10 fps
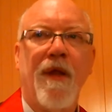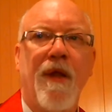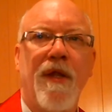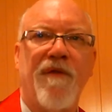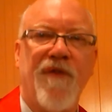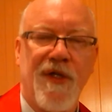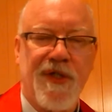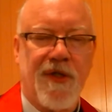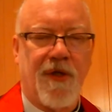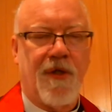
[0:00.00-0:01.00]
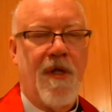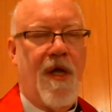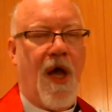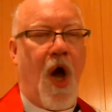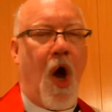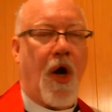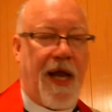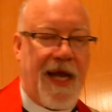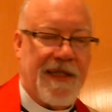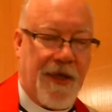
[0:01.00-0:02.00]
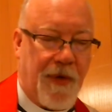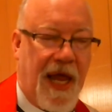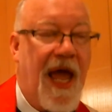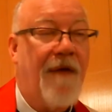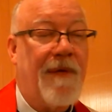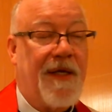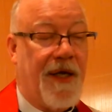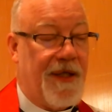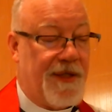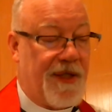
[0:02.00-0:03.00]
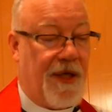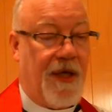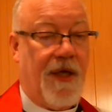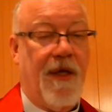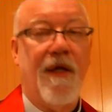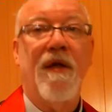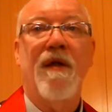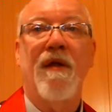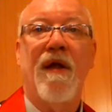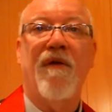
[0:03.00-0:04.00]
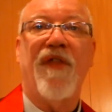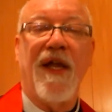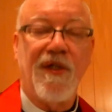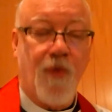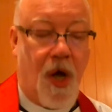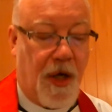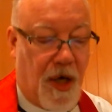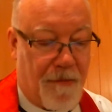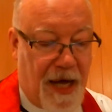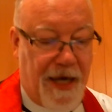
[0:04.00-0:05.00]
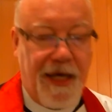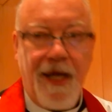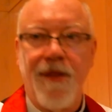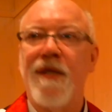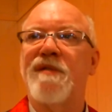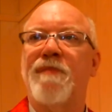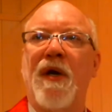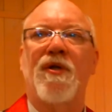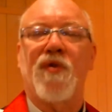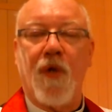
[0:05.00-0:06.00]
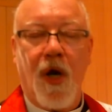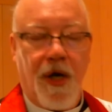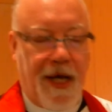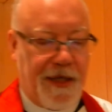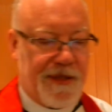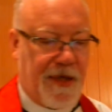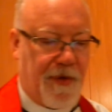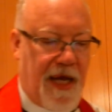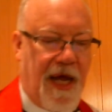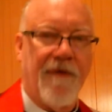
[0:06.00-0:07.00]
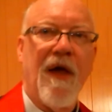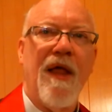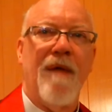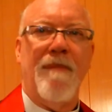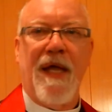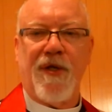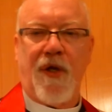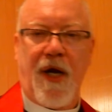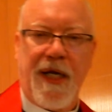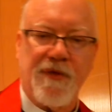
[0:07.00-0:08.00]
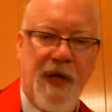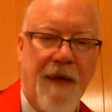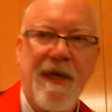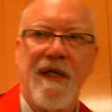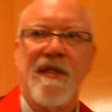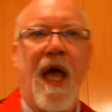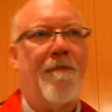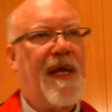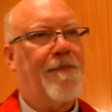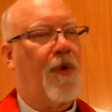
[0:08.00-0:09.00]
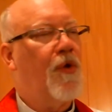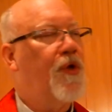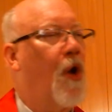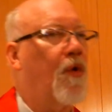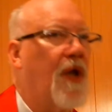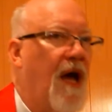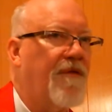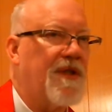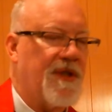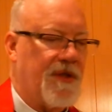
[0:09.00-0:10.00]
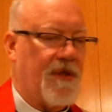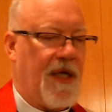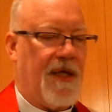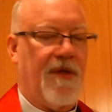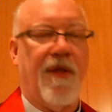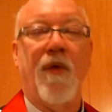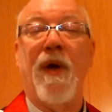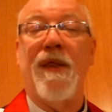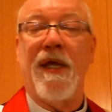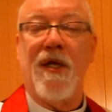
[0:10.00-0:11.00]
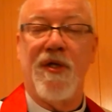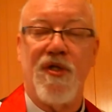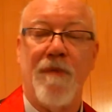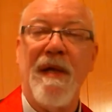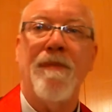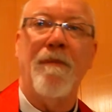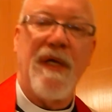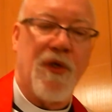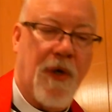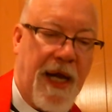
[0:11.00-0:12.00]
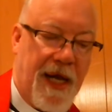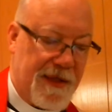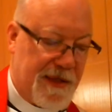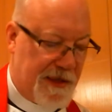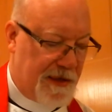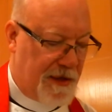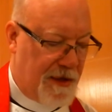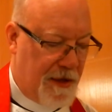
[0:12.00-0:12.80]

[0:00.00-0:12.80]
The physical heartaches that we have because of things wrong in our body and the spiritual heartaches that we have, the mental heartaches we have because people don't love us uh, the way they used to. People betray us.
= = =
Problem details: If a record contains a picture, leave the picture out and retype everything else exactly.

Exercise response:
10 fps
[0:00.00-0:01.00]
[0:01.00-0:02.00]
[0:02.00-0:03.00]
[0:03.00-0:04.00]
[0:04.00-0:05.00]
[0:05.00-0:06.00]
[0:06.00-0:07.00]
[0:07.00-0:08.00]
[0:08.00-0:09.00]
[0:09.00-0:10.00]
[0:10.00-0:11.00]
[0:11.00-0:12.00]
[0:12.00-0:12.80]

[0:00.00-0:12.80]
The physical heartaches that we have because of things wrong in our body and the spiritual heartaches that we have, the mental heartaches we have because people don't love us uh, the way they used to. People betray us.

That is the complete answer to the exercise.